Quite by accident, I got into the library business. I occasionally left topical reading materials in my hiker box during thru hiker season — an issue of Backpacker or Communicator — only to discover that missing the next time I checked the box and replaced with a different magazine or book. What was going on?
I decided to leave a couple books that had been swapped for the magazines and see what happened. Next week, those books were gone and there were other ones in their place. Apparently, there is a need for a hiker book swap, and who better than me, a former college professor, to set that up. So, I decided to make it official and encourage hikers to swap (or take) a book from my collection. A friend mentioned to me that there was an organization — littlefreelibrary.org — that was all about encouraging people to set up small libraries for people passing by to stop and, as the motto states, “Take a book – Return a book.”

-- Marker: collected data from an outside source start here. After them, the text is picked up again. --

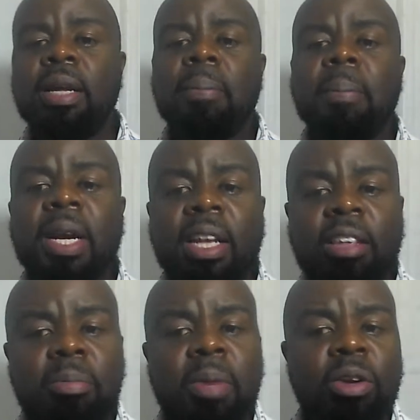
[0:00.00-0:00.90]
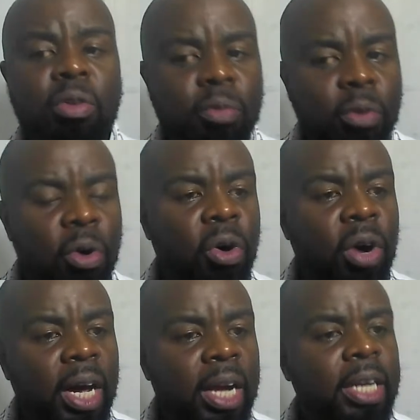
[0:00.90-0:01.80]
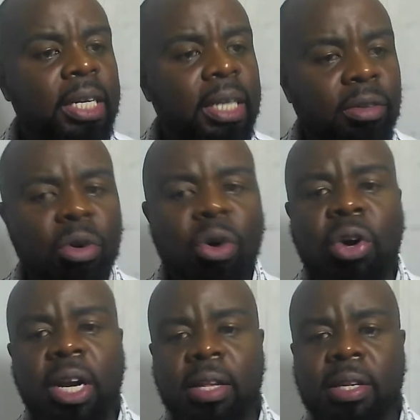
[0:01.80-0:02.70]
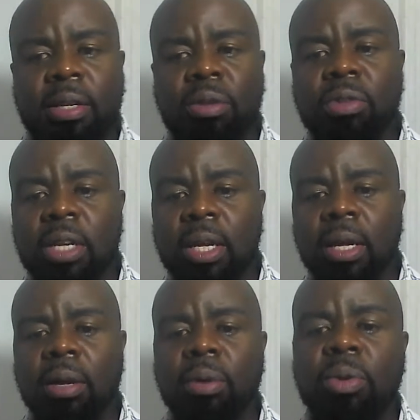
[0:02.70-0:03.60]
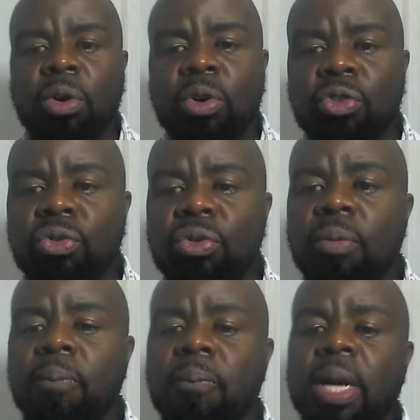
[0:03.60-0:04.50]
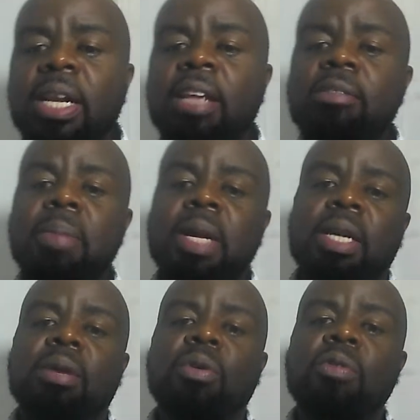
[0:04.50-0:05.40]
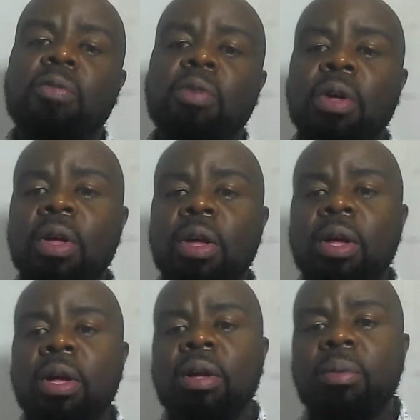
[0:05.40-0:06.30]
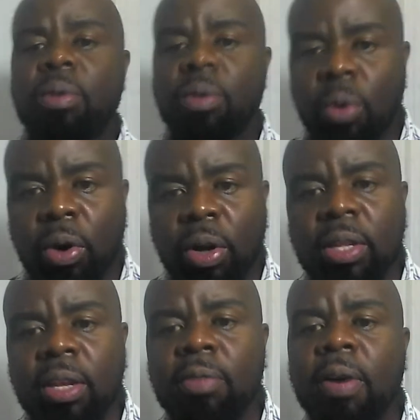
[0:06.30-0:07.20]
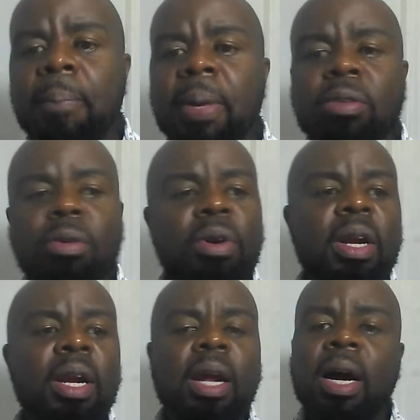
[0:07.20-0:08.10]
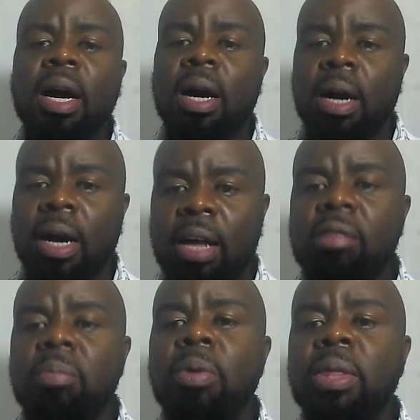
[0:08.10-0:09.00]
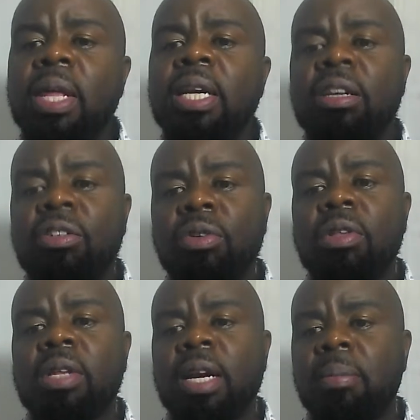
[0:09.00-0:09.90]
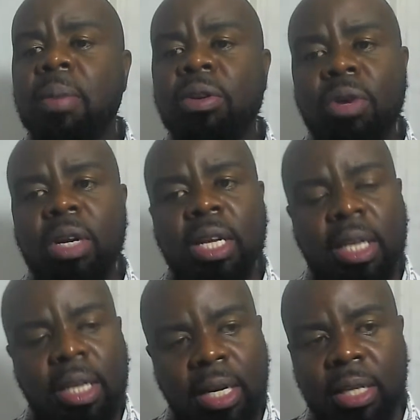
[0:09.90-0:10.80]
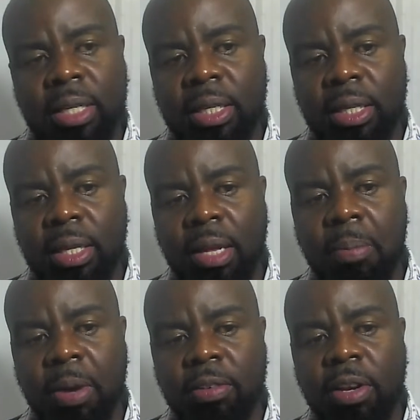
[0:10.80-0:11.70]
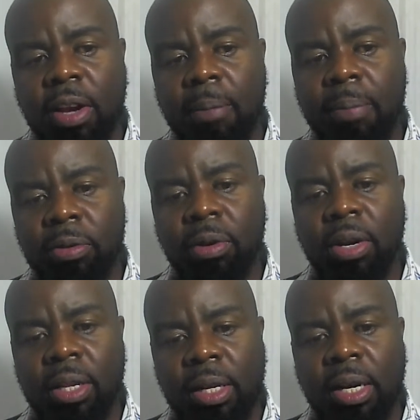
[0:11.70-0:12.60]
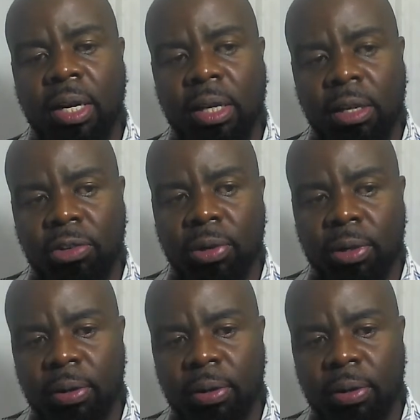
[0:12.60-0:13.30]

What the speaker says: Management of co-occurring disorders. You see, we go to management of if a person has both addictions and mental illness. Imagine a person has an addiction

So, I bought some construction supplies at my local Home Depot and created my very own little free library. I christened it “PCT 145 Little Free Library” with the tagline “Books you don’t need in a place you can’t find” and got it registered with the LFL organization. It can be found on their “Map a Library” page if you search for it. (It is easiest to locate quickly if you search for Steward’s Name = PCT.) I initially stocked it with paperbacks I bought at a book sale held by my local library. In the meantime, I’ve come up with an alternate way to stock it with books that might be more relevant to PCT hikers.
It was set up in time for the height of the 2015 nobo thru hiker season and has been a big hit, both in terms of the number of times it has been photographed by hikers and posted on their blogs and the number of books that have been exchanged. This is definitely something I’ll continue in the future.